Le système de marché proposé par le gouvernement canadien est fondé sur des niveaux de référence et de crédits (baseline and credit system). Ce système est basé sur l’attribution de crédits à une entreprise pour l’excédent de ses réductions de l’intensité de ses émissions de gaz à effet de serre (GES) [1 crédit = droit d’émission de 1 tonne métrique d'équivalent en dioxyde de carbone (CO2e)1 ].

Le fonctionnement du système de niveau de référence et de crédit est le suivant : à la fin de chaque année de conformité, les émissions des grands émetteurs industriels réglementés seront relevées. Chaque émetteur doit alors compenser ses émissions de GES en tenant compte de sa cible de réduction de l’intensité de ses émissions de GES établie par le gouvernement. L’écart entre la cible imposée et les émissions réelles peut, entre autre, être compensé par l’achat d’unités sur le marché domestique.
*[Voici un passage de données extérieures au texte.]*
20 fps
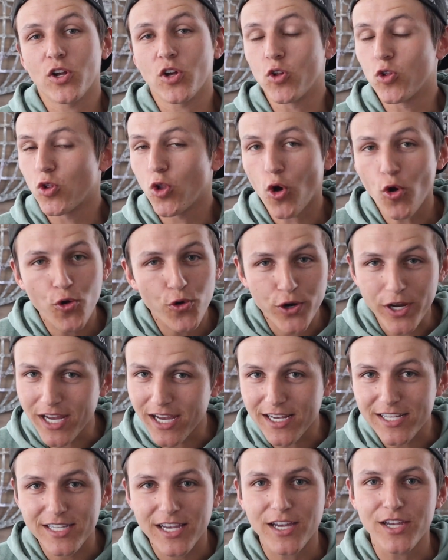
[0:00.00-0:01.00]

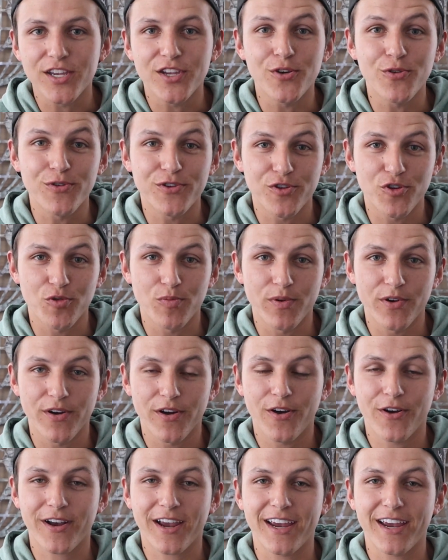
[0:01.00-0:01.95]
glorious YouTuber.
La première année de conformité est 2010.

Dans le cadre du plan fédéral publié en mars 2008, en plus des réductions à l’interne, les grands émetteurs industriels réglementés pourront choisir entre trois mesures de conformité pour assurer le respect de leurs obligations de réduction de leurs émissions de GES au Canada, soit :

  1. Recourir au marché du carbone domestique pour acheter des unités :
    1. Des crédits d’émetteurs réglementés seront émis par les autorités gouvernementales à la fin d’une année de conformité aux émetteurs réglementés qui réduisent l’intensité de leurs émissions de GES en deçà de la cible établie par le gouvernement fédéral. Un émetteur performant pourra vendre ses crédits sur le marché ou les conserver pour des années de conformité subséquentes.
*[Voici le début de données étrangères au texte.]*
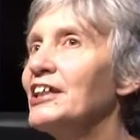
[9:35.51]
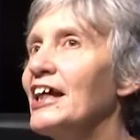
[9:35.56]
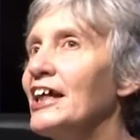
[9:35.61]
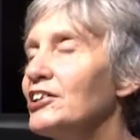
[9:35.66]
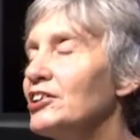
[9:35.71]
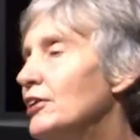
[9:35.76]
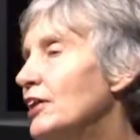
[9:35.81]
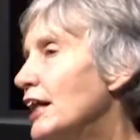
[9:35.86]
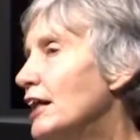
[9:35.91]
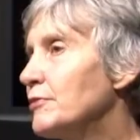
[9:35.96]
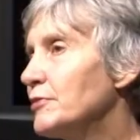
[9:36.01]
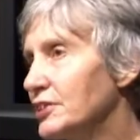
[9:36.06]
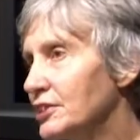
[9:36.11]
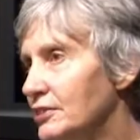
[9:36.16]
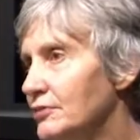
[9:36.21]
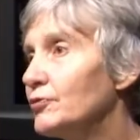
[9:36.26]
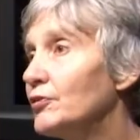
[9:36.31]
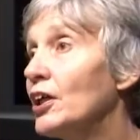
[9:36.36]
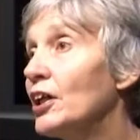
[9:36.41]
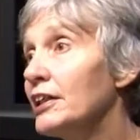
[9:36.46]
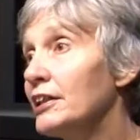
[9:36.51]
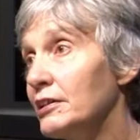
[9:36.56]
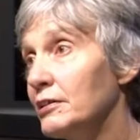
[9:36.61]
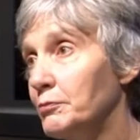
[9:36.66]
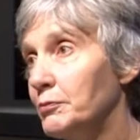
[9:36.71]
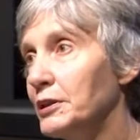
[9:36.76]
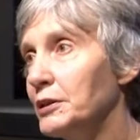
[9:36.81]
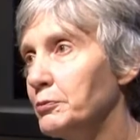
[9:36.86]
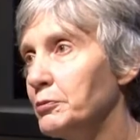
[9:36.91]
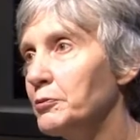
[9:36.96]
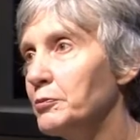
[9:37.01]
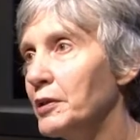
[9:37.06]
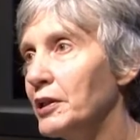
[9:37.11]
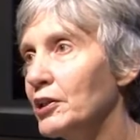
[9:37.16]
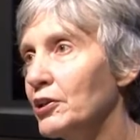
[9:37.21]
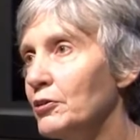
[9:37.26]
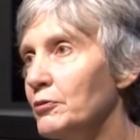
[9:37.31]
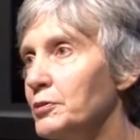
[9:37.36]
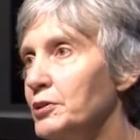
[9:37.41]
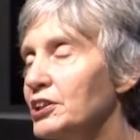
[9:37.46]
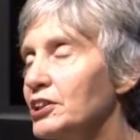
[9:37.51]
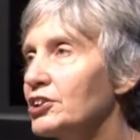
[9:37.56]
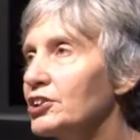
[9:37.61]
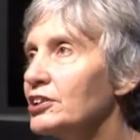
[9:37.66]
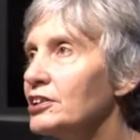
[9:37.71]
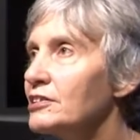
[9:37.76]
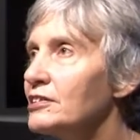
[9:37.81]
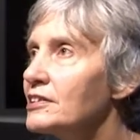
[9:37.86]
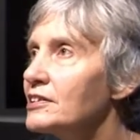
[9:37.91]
and you haven't divided people by competition.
    2. Des crédits compensatoires seront attribués à des entreprises qui ne seront pas assujetties à une cible de réduction de l’intensité de leurs émission mais qui seront impliquées dans des projets volontaires générant des réductions admissibles d’émissions de GES.

    Les contrats à terme proposés par le MCeX seront basés sur ces unités canadiennes.
  2. Contribuer à un fonds technologique :
    La contribution à ce fonds sera limitée à 70 % des besoins de conformité des émetteurs en 2010. Ce taux de contribution sera par la suite graduellement réduit entre 2011 et 2017, et la limite de contribution tombera à 0 % en 2018. Le taux de contribution à ce fonds a été fixé à 15 $/tonne métrique de CO2e entre 2010 et 2012, et à 20 $/tonne métrique de CO2e en 2013. Par la suite, le taux de contribution augmenterait à chaque année en fonction de la croissance du PIB nominal.
  3. Acheter des crédits internationaux découlant de réductions certifiées liées aux mécanismes de développement propre (MDP) du protocole de Kyoto (crédits de réduction certifiée des émissions ou RCE). L’accès aux crédits RCE à des fins de conformité serait limité à 10 % de la cible de chaque émetteur réglementé.

1 Les émissions de GES sont calculées en fonction de la quantité équivalente de dioxyde de carbone nécessaire pour produire un effet de réchauffement similaire. Les six GES sont le dioxyde de carbone, le méthane, l’oxyde nitreux, l’hydrofluorocarbure, l’hexafluorure de soufre et les hydrocarbures perfluorés.